To do :: Output only the lines below from the one containing "[7:53.77-7:54.77]" to the one containing "Transcript: So yeah, I", exactly as written, both ends kept.
____ Input data
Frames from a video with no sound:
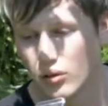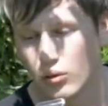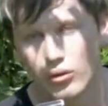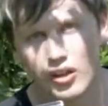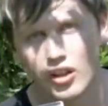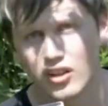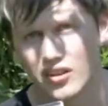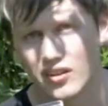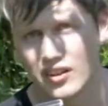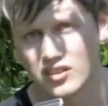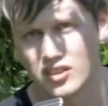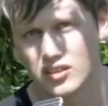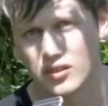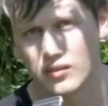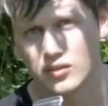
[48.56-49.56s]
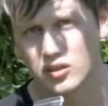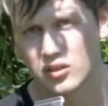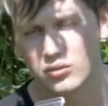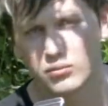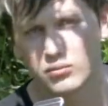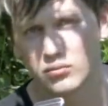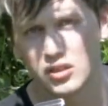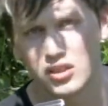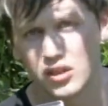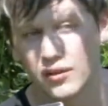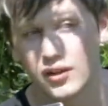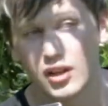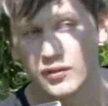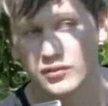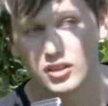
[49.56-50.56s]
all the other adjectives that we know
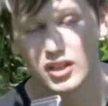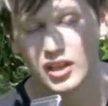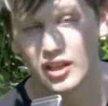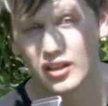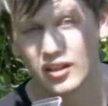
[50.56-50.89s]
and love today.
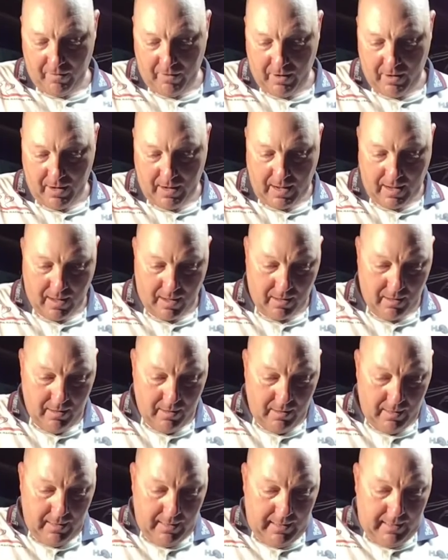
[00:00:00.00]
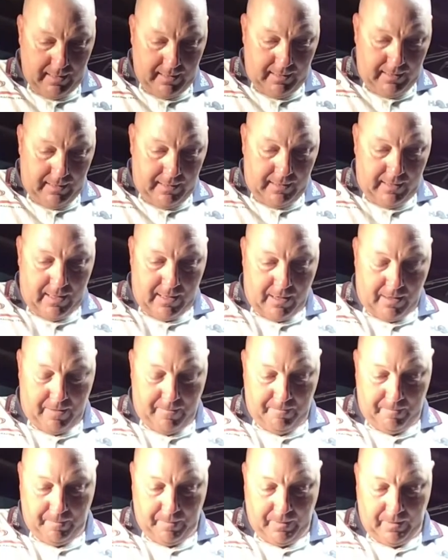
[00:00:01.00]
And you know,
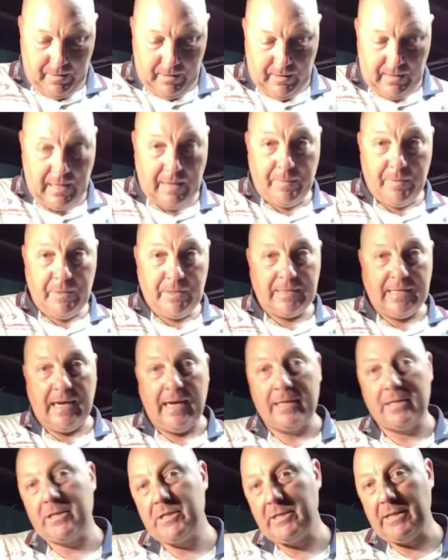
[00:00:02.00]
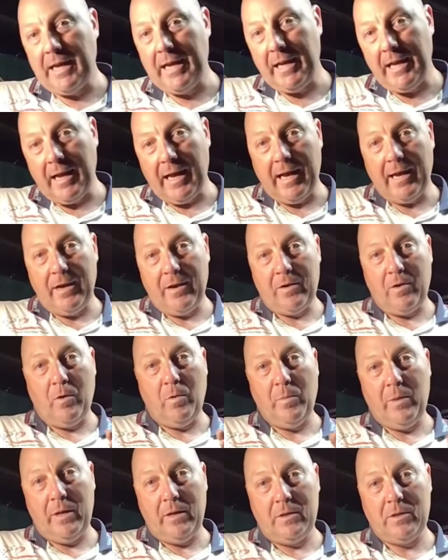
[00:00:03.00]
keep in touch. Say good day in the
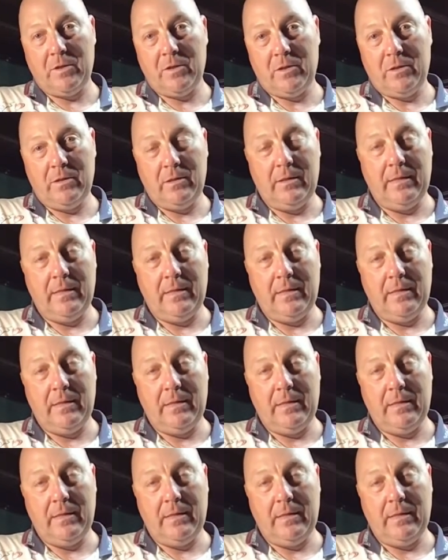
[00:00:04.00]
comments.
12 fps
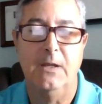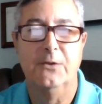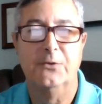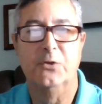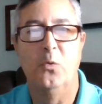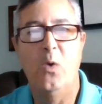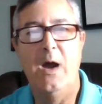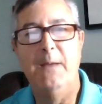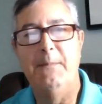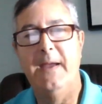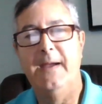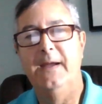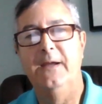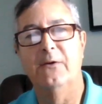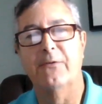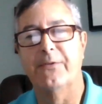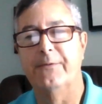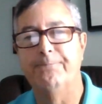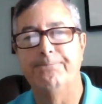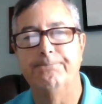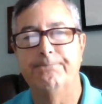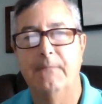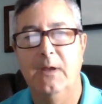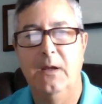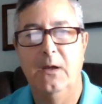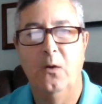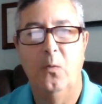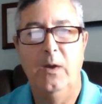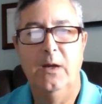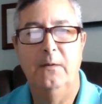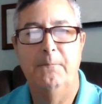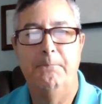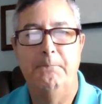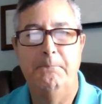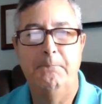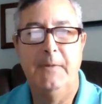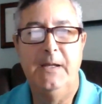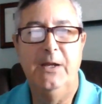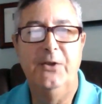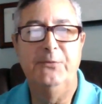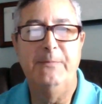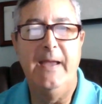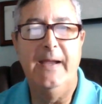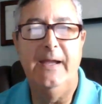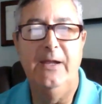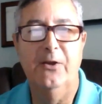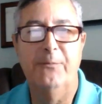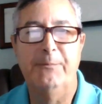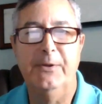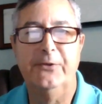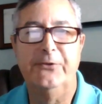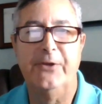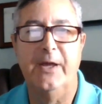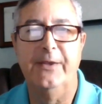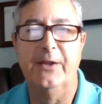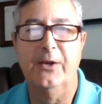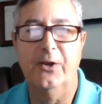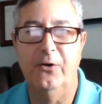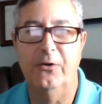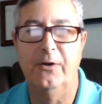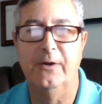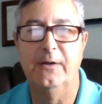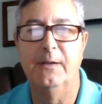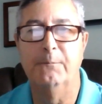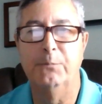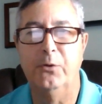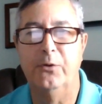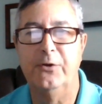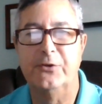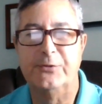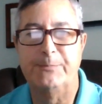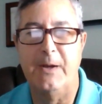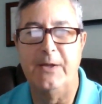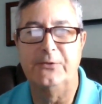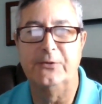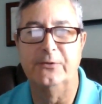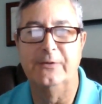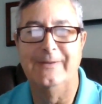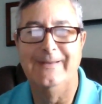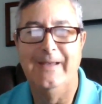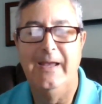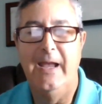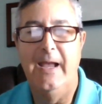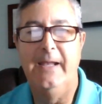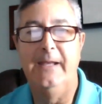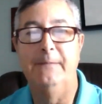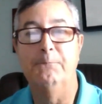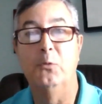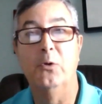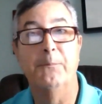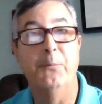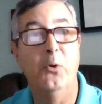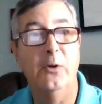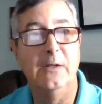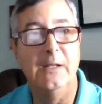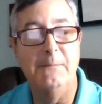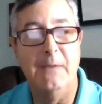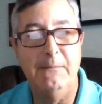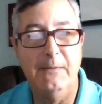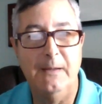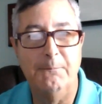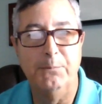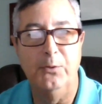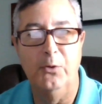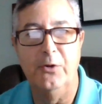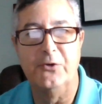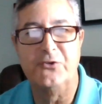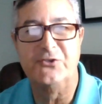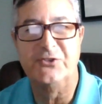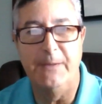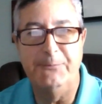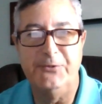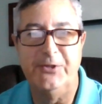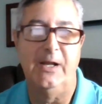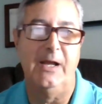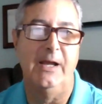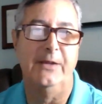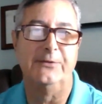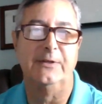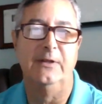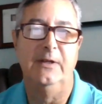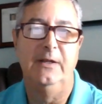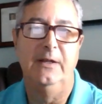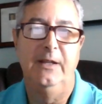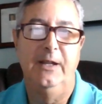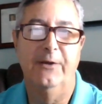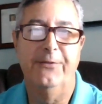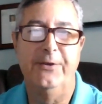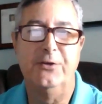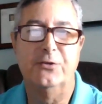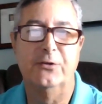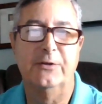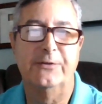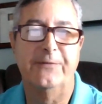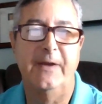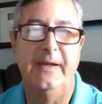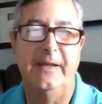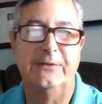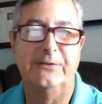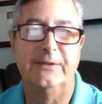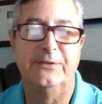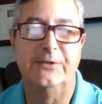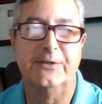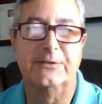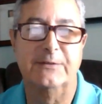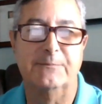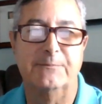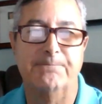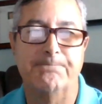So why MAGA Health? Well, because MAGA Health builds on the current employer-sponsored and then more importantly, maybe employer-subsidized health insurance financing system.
________
____ Input data
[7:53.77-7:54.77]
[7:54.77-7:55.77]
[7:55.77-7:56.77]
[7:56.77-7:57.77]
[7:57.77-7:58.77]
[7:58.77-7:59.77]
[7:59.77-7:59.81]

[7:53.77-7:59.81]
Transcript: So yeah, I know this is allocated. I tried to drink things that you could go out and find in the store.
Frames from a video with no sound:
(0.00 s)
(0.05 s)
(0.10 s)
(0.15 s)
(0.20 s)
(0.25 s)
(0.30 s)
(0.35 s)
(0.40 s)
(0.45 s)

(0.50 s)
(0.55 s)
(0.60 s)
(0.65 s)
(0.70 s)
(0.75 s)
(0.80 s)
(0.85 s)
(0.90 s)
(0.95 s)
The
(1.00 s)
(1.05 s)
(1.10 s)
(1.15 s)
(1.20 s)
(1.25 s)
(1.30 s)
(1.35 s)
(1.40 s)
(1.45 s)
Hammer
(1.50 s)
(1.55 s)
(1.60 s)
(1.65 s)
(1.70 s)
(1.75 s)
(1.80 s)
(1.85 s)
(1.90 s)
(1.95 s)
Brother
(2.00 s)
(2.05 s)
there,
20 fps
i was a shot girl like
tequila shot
________
Solution to this problem ::
[7:53.77-7:54.77]
[7:54.77-7:55.77]
[7:55.77-7:56.77]
[7:56.77-7:57.77]
[7:57.77-7:58.77]
[7:58.77-7:59.77]
[7:59.77-7:59.81]

[7:53.77-7:59.81]
Transcript: So yeah, I know this is allocated. I tried to drink things that you could go out and find in the store.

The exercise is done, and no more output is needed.